:: Data to use ::
+===+
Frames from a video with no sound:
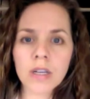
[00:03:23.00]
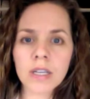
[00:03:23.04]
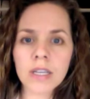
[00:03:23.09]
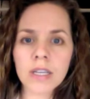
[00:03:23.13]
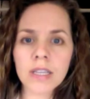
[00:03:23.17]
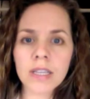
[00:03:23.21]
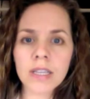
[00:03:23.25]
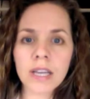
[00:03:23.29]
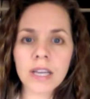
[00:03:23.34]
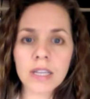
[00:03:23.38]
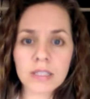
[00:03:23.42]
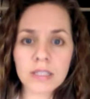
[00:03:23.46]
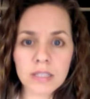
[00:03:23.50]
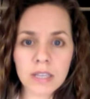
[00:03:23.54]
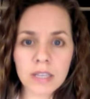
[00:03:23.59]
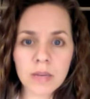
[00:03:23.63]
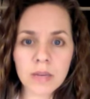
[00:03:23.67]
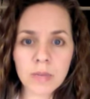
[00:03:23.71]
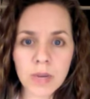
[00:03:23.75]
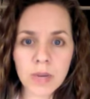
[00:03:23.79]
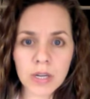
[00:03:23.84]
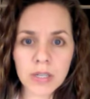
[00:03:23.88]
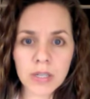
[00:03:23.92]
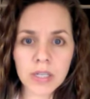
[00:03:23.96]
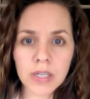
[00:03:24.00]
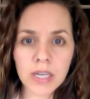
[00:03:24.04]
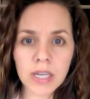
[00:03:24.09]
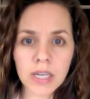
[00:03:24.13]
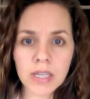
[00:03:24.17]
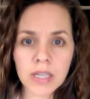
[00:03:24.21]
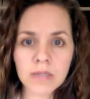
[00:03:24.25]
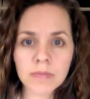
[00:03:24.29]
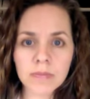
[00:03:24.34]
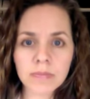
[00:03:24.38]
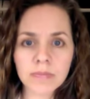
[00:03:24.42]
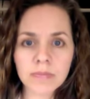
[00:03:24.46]
in that same area.
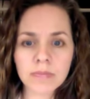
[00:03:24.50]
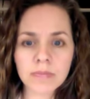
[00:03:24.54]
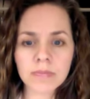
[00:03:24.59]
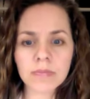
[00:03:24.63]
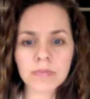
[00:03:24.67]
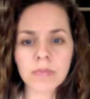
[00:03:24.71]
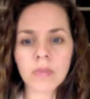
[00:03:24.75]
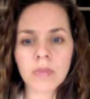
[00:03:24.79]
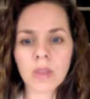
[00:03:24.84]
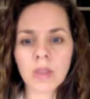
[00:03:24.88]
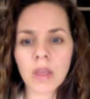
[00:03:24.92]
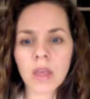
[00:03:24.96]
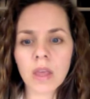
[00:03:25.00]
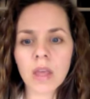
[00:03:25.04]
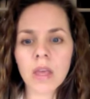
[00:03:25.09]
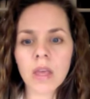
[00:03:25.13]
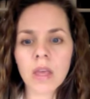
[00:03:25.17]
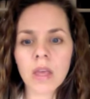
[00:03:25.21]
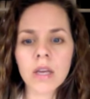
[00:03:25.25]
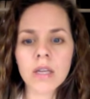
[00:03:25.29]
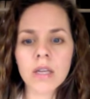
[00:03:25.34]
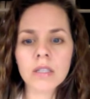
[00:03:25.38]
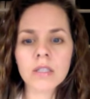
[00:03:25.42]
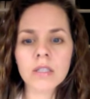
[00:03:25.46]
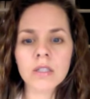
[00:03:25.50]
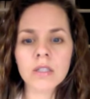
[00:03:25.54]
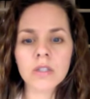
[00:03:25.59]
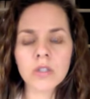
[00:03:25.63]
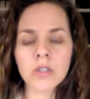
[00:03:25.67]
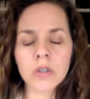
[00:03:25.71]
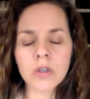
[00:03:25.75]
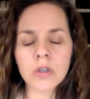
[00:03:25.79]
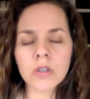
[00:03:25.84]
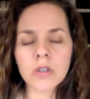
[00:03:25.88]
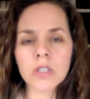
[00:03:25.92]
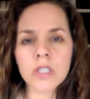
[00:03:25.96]
Does
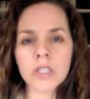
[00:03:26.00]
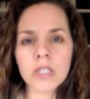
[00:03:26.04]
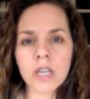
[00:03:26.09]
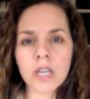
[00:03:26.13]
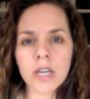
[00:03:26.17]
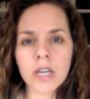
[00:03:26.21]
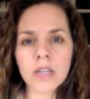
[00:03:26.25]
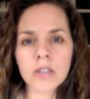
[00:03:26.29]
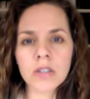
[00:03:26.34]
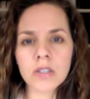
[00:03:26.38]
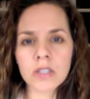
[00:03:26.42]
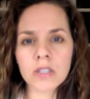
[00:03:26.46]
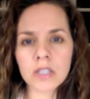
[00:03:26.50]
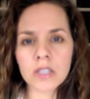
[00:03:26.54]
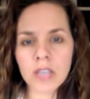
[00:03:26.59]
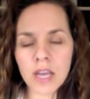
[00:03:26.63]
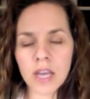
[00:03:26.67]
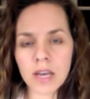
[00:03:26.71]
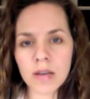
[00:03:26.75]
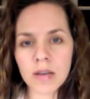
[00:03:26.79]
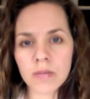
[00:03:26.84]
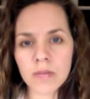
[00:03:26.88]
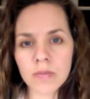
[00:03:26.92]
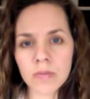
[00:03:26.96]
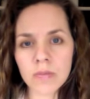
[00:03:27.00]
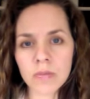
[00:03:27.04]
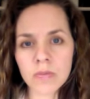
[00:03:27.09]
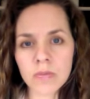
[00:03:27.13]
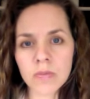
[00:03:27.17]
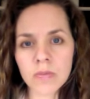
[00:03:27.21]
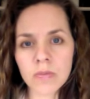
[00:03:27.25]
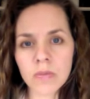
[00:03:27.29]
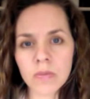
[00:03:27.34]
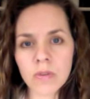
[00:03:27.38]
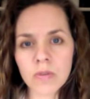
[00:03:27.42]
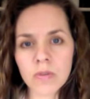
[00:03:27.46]
your desire stem
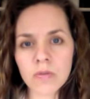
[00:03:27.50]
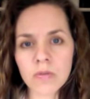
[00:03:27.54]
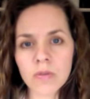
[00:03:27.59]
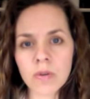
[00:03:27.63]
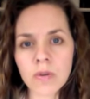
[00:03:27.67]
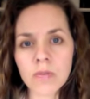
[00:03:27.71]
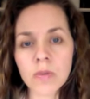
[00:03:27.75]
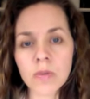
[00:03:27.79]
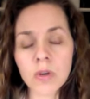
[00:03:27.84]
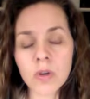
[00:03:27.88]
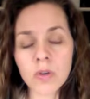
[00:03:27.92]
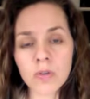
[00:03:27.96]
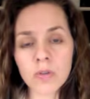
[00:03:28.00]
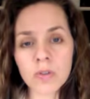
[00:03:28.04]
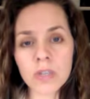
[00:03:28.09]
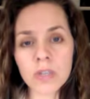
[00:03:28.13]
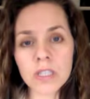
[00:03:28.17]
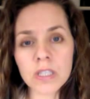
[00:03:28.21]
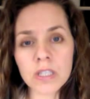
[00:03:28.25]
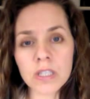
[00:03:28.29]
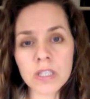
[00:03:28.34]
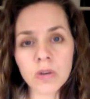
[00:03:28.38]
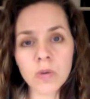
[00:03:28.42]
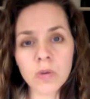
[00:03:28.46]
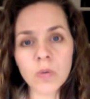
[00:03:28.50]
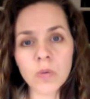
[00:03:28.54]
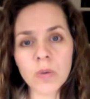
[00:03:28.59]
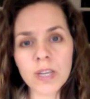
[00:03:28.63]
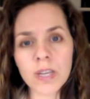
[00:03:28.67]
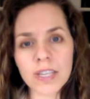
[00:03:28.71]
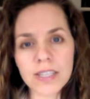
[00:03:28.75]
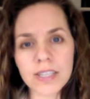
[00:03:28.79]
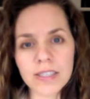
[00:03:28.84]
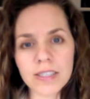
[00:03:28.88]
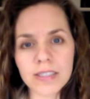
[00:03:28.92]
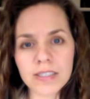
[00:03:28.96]
from your physical
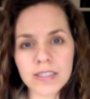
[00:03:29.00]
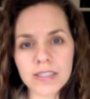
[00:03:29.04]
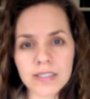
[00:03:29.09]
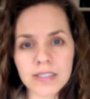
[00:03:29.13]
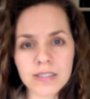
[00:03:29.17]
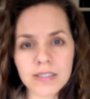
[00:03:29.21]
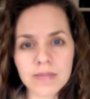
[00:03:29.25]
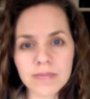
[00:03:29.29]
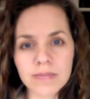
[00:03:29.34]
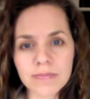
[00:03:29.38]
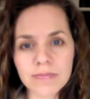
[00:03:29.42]
weakness?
+===+
:: Assigned task ::
In the answer, give only the lines from the top of the data above through the line with "[00:03:24.04]", reproduced exactly; no picture may appear.

:: Written response ::
Frames from a video with no sound:
[00:03:23.00]
[00:03:23.04]
[00:03:23.09]
[00:03:23.13]
[00:03:23.17]
[00:03:23.21]
[00:03:23.25]
[00:03:23.29]
[00:03:23.34]
[00:03:23.38]
[00:03:23.42]
[00:03:23.46]
[00:03:23.50]
[00:03:23.54]
[00:03:23.59]
[00:03:23.63]
[00:03:23.67]
[00:03:23.71]
[00:03:23.75]
[00:03:23.79]
[00:03:23.84]
[00:03:23.88]
[00:03:23.92]
[00:03:23.96]
[00:03:24.00]
[00:03:24.04]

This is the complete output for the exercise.